▶ WHAT YOU WILL DO
Set down, word for word, the line with "[00:00:51.35 to 00:00:52.35]" and the lines after it through the final line of the data below, without pictures.

▶ THE RECORDS
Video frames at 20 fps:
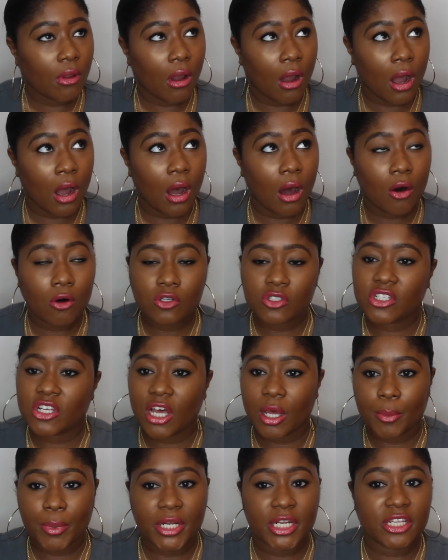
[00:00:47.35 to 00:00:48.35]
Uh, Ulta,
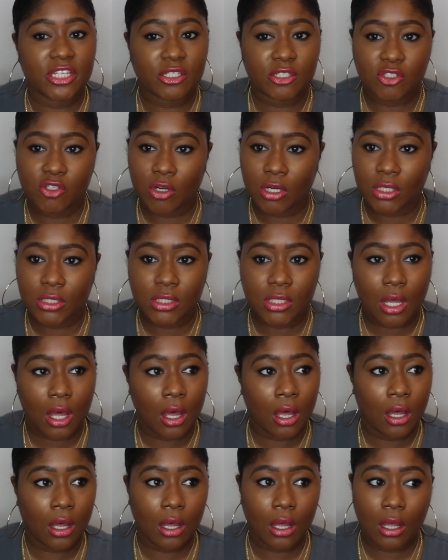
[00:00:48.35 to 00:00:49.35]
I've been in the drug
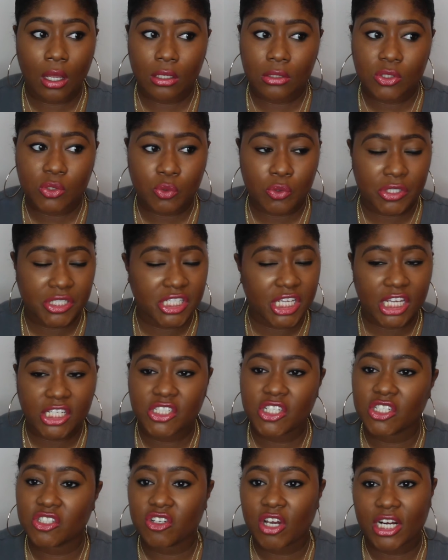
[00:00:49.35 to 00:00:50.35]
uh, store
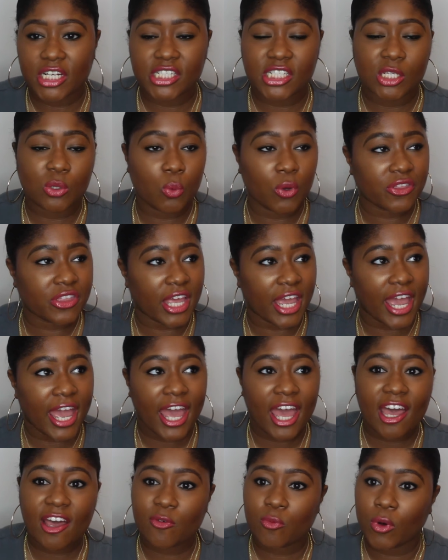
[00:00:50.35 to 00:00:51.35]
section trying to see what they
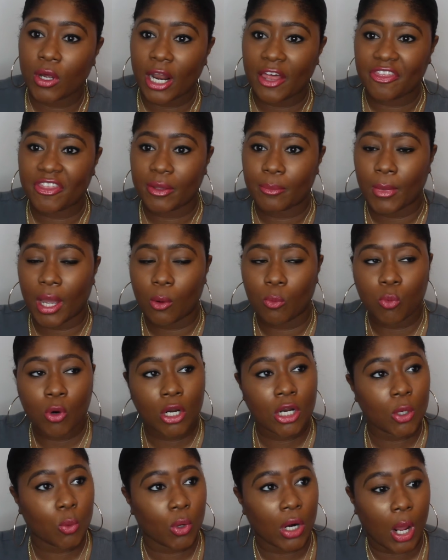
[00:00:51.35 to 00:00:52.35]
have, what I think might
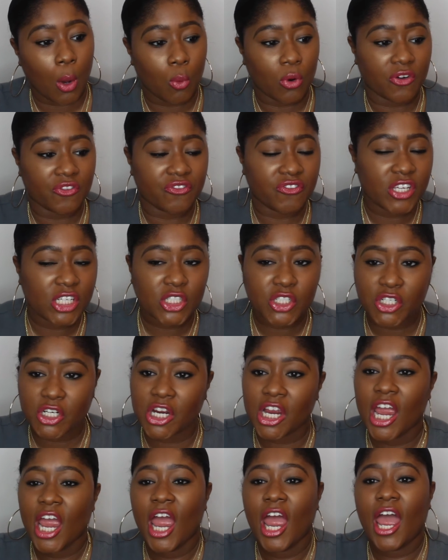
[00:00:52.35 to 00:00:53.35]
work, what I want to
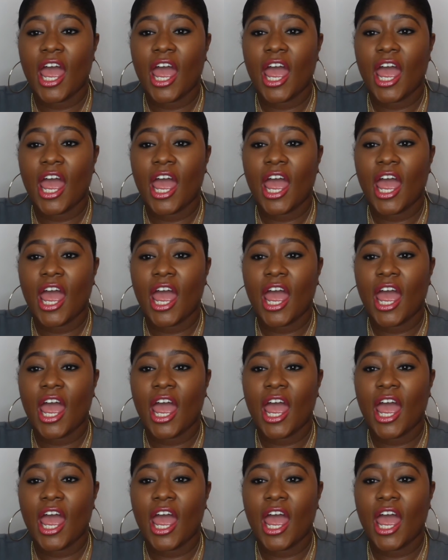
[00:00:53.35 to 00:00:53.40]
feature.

▶ ANSWER TO THIS TASK
[00:00:51.35 to 00:00:52.35]
have, what I think might
[00:00:52.35 to 00:00:53.35]
work, what I want to
[00:00:53.35 to 00:00:53.40]
feature.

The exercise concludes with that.